For better security, everything and everyone involved must work together as a team.  If you expect to get better security simply by getting an expensive box and flipping a switch, you got a big problem no matter where you place the box.

Update on Googling WebCore source code

It has been over a week since my rant on Google's inability to rank objects over subjects using WebCore source code as an example.  Some folks suggested that I should have used "WebCore source code" instead of just "WebCore" to search.

As of 6:37pm Father's Day 2003, searching for "WebCore source code" on Google returns the target link as 8th result.  But here are the interesting parts:

  • Microdoc's response to my rant is the 2nd result.
  • My rant itself is the 9th result.

What is the chance of the target link being bumped off the first page after a couple more blog exchanges between me and Microdocs?  If a few more superlinked blog gets into the discussion, how long before the target link is bumped off the second page?  Was I searching for WebCore source code or discussions about Google PageRank problems?

UPDATE: After writing this post, I searched again.  This time, Microdocs's response to my rant is the 1st and target link was the 4th.  Interesting.

Update: Direct link to WebCore Source Code to make it first as Már Örlygsson suggested.

Ambient Devices

Via Alison Lewis and Howard Rheingold comes news of an intriguing device called Ambient Orb.

It is a wireless device that "slowly transitions between thousands of colors to show changes in the weather, the health of your stock portfolio, or if your boss or friend is on instant messenger."
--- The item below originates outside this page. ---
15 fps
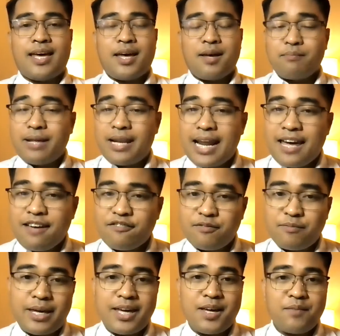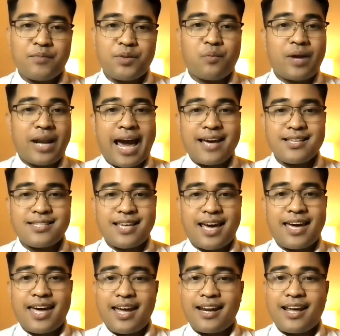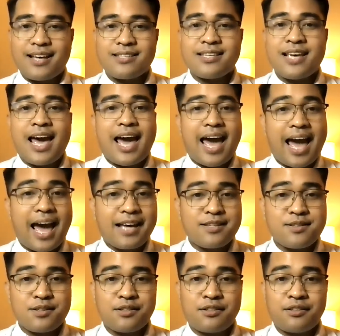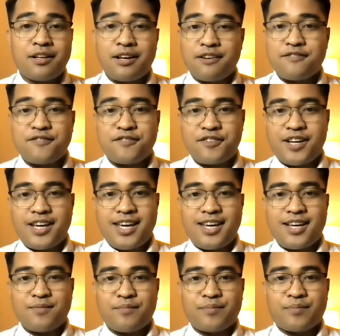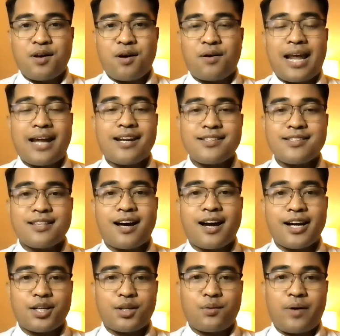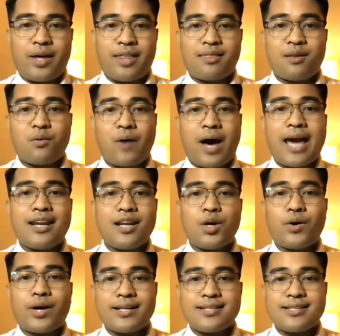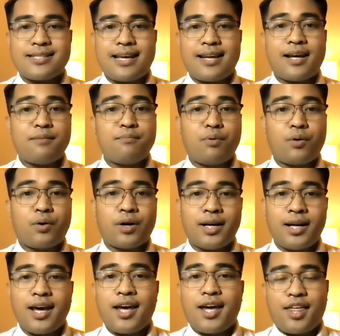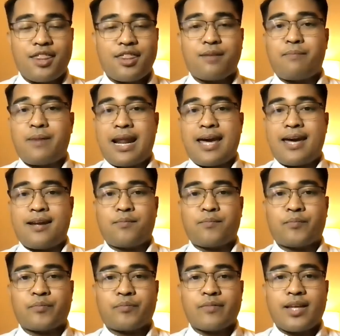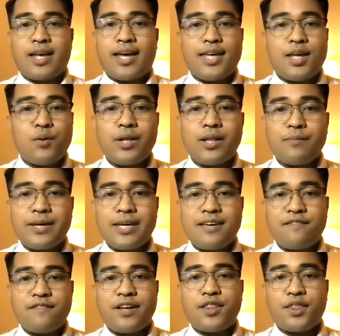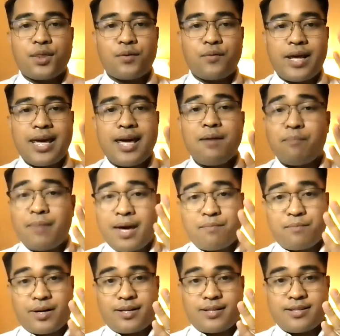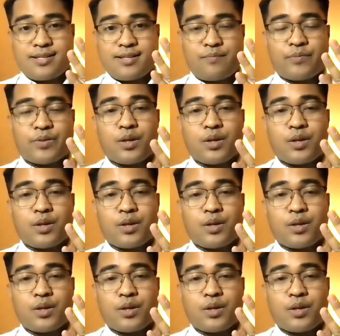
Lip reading: Believe me when I say it is hassle free. So let us start with while you are still aboard the plane. You will be given three papers.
Awesome.  It uses some unspecified nation-wide wireless network to receive information so all you need to do is plug it in and enjoy the ambient display.  Good idea.  I wonder how programmable it is.  I had ideas about ambient information appliances before but without the wireless part.

One problem is that when there are many of them or used in public areas, people will have difficulty figuring out what information the colors represent.  It should have a colored knob or base that shows which 'information channel' the orb is displaying.  To change the channel, just twist the knob/base.